:: DATA FOR ANALYSIS ::

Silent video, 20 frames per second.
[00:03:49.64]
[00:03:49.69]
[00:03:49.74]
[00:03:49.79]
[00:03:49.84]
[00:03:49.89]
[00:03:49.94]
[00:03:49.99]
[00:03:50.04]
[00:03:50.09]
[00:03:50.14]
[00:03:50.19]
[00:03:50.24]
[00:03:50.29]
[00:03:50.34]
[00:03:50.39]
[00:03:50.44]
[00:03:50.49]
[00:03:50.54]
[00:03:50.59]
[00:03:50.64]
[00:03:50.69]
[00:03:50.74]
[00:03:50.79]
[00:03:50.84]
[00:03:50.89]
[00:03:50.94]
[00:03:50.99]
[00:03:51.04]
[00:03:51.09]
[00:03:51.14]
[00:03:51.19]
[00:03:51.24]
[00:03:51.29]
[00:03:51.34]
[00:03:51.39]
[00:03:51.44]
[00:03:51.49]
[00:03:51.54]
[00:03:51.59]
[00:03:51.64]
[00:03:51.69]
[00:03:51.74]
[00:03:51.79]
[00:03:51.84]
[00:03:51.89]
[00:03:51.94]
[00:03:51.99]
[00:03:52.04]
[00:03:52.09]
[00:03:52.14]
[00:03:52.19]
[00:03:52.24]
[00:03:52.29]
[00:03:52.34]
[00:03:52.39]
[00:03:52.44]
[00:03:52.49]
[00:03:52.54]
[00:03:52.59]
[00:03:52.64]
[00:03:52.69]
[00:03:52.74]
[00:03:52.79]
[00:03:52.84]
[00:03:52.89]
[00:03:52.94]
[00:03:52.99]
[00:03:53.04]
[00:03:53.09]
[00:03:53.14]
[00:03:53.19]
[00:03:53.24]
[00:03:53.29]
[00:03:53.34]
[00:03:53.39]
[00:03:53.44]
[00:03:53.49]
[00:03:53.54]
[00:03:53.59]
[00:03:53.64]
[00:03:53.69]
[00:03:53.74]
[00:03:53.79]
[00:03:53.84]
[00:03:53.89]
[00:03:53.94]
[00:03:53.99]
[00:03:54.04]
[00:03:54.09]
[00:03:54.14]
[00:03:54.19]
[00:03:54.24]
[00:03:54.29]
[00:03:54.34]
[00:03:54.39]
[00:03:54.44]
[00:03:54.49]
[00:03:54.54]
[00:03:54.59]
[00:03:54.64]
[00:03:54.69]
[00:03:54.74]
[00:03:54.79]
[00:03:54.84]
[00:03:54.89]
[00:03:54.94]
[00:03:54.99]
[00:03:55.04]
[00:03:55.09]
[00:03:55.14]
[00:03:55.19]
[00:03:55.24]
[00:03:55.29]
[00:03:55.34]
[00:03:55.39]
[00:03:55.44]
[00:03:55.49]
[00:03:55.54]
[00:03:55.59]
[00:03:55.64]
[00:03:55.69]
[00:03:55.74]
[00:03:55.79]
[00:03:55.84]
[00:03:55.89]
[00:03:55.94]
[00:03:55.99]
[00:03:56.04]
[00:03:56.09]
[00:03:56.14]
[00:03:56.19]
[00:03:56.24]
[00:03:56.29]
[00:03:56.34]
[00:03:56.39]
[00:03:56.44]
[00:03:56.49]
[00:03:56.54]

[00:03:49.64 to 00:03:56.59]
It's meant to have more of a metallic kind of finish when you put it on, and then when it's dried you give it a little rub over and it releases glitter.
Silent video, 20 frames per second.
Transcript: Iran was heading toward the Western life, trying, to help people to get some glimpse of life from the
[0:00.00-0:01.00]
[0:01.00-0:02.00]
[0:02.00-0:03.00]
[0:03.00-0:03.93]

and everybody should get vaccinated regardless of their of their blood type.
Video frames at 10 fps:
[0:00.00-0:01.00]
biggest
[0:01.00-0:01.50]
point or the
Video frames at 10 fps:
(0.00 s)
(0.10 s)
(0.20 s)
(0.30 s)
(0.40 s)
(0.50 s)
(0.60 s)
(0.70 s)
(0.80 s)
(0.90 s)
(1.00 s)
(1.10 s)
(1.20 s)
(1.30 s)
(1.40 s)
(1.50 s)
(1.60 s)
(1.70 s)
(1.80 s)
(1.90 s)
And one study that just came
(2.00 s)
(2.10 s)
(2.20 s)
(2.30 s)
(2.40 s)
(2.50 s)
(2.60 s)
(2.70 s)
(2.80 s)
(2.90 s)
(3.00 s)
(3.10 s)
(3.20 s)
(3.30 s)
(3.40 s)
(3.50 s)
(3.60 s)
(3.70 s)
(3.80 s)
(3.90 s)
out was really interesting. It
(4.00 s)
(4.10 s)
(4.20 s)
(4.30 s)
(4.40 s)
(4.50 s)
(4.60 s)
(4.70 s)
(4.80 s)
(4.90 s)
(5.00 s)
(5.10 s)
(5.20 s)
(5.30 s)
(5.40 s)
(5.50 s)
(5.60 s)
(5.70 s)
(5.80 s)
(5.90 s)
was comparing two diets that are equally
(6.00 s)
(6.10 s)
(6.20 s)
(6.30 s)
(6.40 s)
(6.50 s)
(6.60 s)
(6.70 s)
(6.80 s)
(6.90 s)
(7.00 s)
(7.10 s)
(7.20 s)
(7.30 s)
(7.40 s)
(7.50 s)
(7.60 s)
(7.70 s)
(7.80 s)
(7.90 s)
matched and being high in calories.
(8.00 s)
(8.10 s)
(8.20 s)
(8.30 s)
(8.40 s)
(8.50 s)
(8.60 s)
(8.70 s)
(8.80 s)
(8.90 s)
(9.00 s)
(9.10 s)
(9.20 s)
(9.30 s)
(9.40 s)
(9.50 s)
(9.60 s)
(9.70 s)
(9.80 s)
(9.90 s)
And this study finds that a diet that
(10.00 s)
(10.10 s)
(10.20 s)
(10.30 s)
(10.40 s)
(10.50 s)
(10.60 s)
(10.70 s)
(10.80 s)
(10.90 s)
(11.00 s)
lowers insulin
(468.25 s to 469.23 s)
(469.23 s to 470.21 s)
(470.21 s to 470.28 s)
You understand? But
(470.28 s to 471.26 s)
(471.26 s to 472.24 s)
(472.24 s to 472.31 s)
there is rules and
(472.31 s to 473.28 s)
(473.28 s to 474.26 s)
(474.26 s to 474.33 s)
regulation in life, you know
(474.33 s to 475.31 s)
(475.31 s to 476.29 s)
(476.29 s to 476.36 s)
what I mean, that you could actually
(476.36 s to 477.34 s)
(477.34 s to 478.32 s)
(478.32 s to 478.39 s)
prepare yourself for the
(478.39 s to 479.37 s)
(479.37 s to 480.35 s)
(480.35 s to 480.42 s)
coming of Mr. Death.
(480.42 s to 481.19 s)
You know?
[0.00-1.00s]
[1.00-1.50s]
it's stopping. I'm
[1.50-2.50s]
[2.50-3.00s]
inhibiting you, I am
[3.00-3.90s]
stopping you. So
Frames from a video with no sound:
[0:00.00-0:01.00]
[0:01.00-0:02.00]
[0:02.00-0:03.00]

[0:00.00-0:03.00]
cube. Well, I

:::

**PROBLEM DETAILS**
Above are the records; print exactly the lines from the line with "[00:03:52.89]" to the line with "[00:03:53.69]", including both, and nothing else.

**WRITTEN RESPONSE**
[00:03:52.89]
[00:03:52.94]
[00:03:52.99]
[00:03:53.04]
[00:03:53.09]
[00:03:53.14]
[00:03:53.19]
[00:03:53.24]
[00:03:53.29]
[00:03:53.34]
[00:03:53.39]
[00:03:53.44]
[00:03:53.49]
[00:03:53.54]
[00:03:53.59]
[00:03:53.64]
[00:03:53.69]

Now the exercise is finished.